> **INPUT MATERIAL**

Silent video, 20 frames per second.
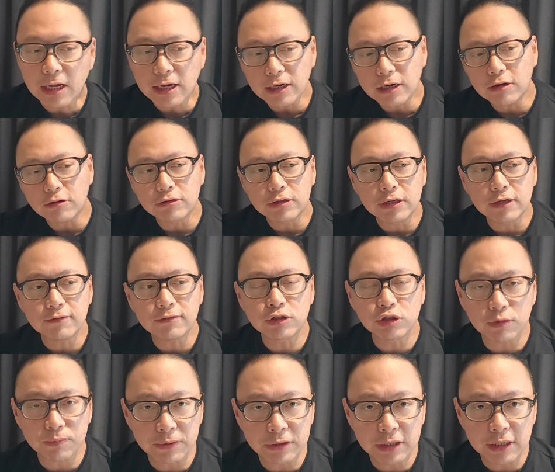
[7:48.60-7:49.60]
Now, if
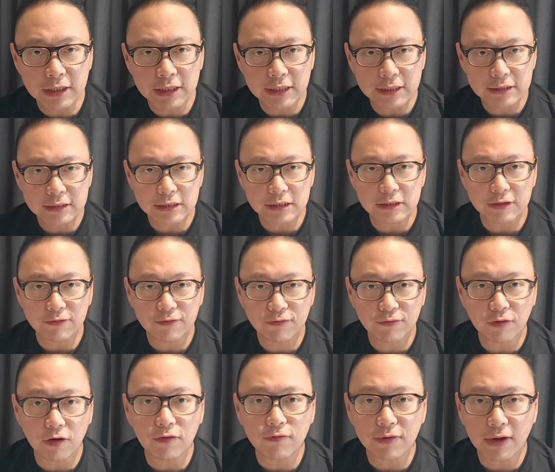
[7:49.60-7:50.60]
Jupiter is in the
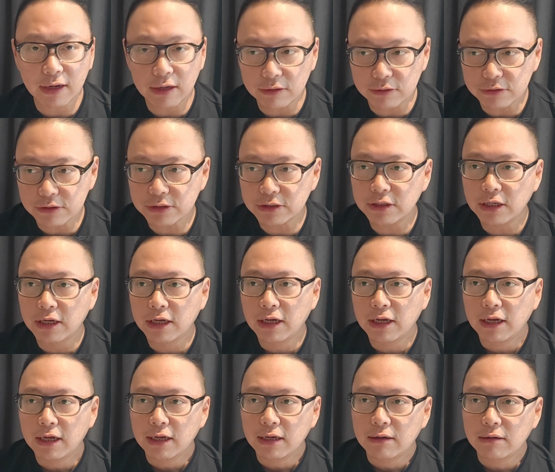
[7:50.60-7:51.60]
fourth house,
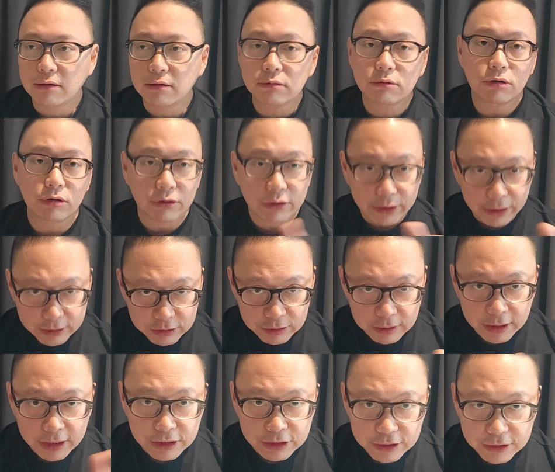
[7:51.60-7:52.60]
well,
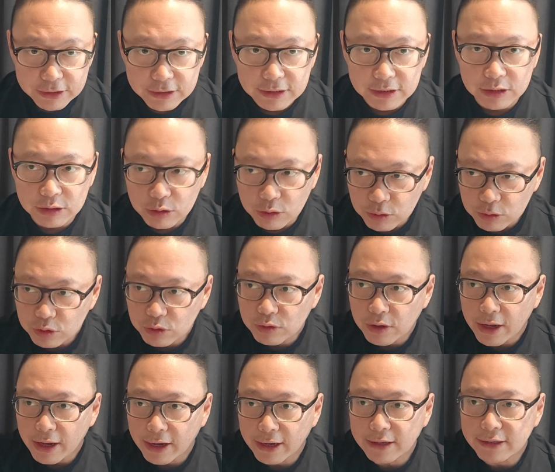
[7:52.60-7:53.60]
congratulations. It also
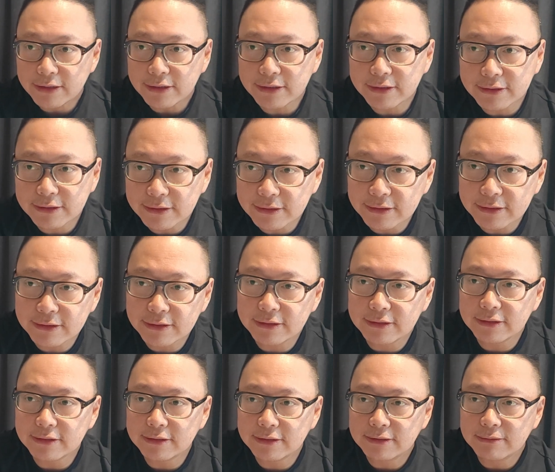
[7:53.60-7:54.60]

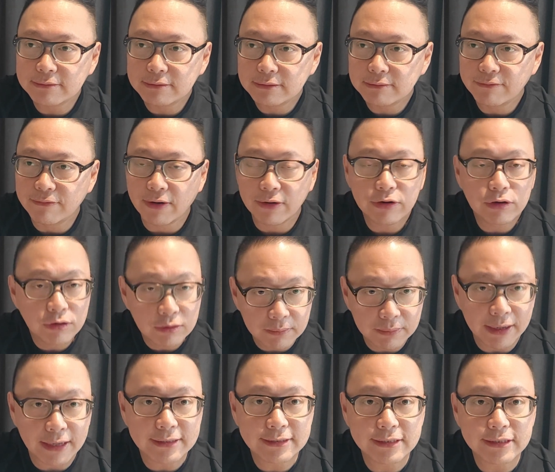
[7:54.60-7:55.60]
has very good
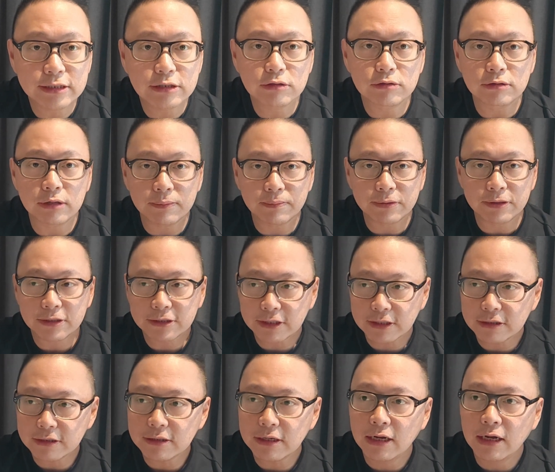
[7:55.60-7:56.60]
blessings to the
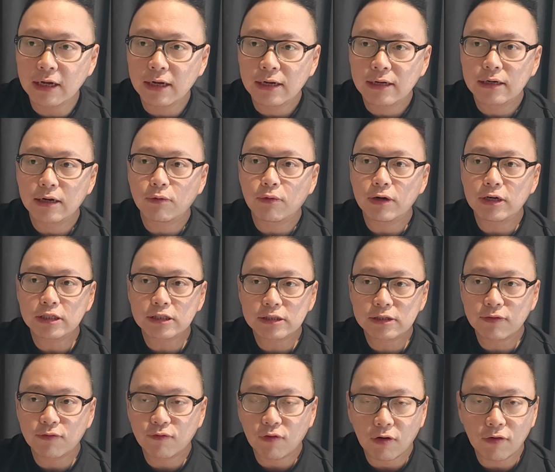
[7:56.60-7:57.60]
person. Now, what is
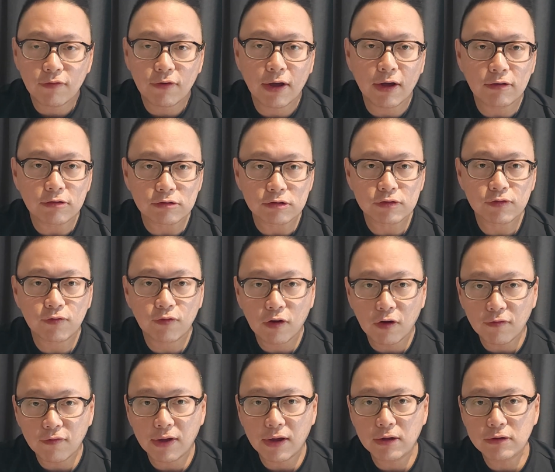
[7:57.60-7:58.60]
fourth house?
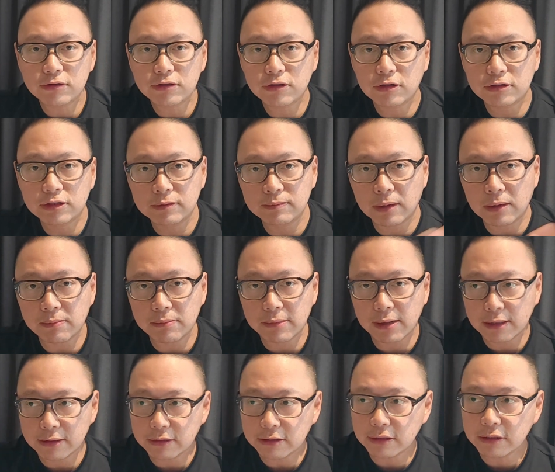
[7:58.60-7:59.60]
Fourth house talks about
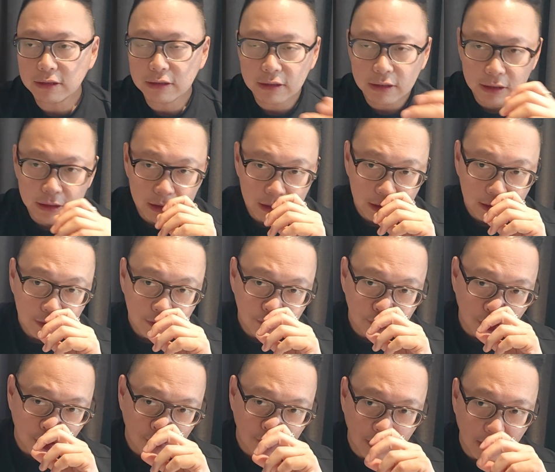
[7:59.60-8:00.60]
mother.
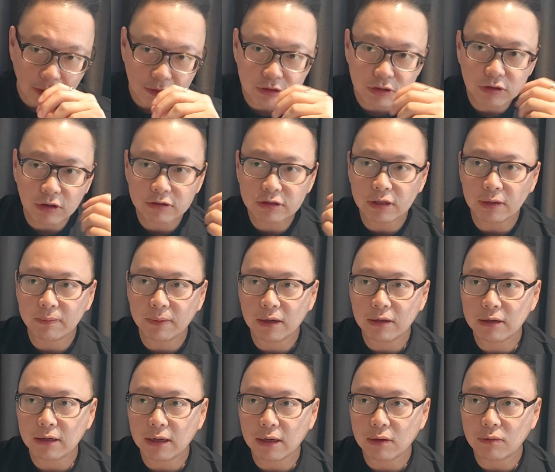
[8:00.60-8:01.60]
Fourth house talks
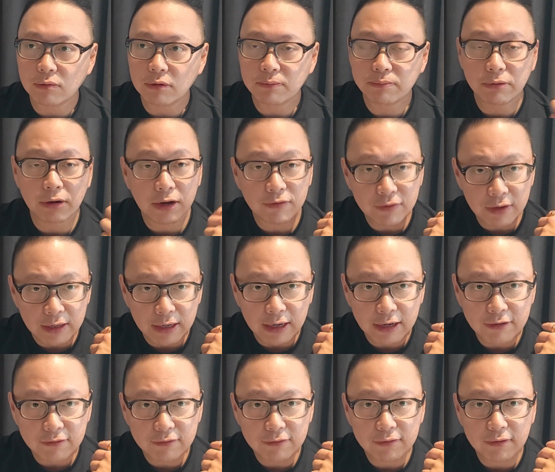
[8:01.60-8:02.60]
about our private
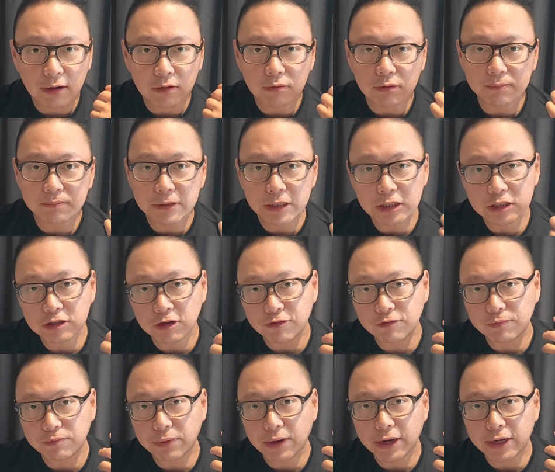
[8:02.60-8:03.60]
life, our peace
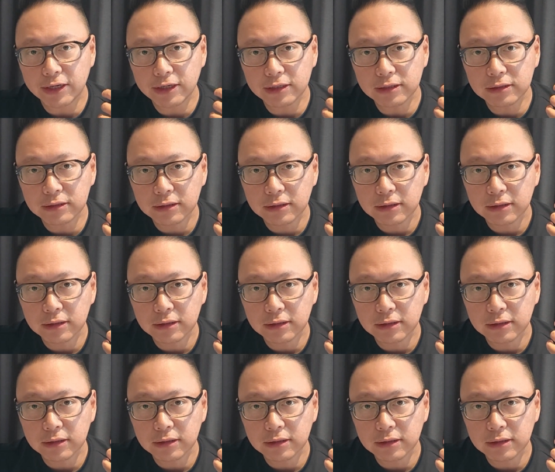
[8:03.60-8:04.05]
of mind,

> **DIRECTIONS FOR THIS TASK**
I need the lines from the line holding "[7:53.60-7:54.60]" through the end of the material, inclusive, restated word for word and without pictures.

> **YOUR SOLUTION**
[7:53.60-7:54.60]

[7:54.60-7:55.60]
has very good
[7:55.60-7:56.60]
blessings to the
[7:56.60-7:57.60]
person. Now, what is
[7:57.60-7:58.60]
fourth house?
[7:58.60-7:59.60]
Fourth house talks about
[7:59.60-8:00.60]
mother.
[8:00.60-8:01.60]
Fourth house talks
[8:01.60-8:02.60]
about our private
[8:02.60-8:03.60]
life, our peace
[8:03.60-8:04.05]
of mind,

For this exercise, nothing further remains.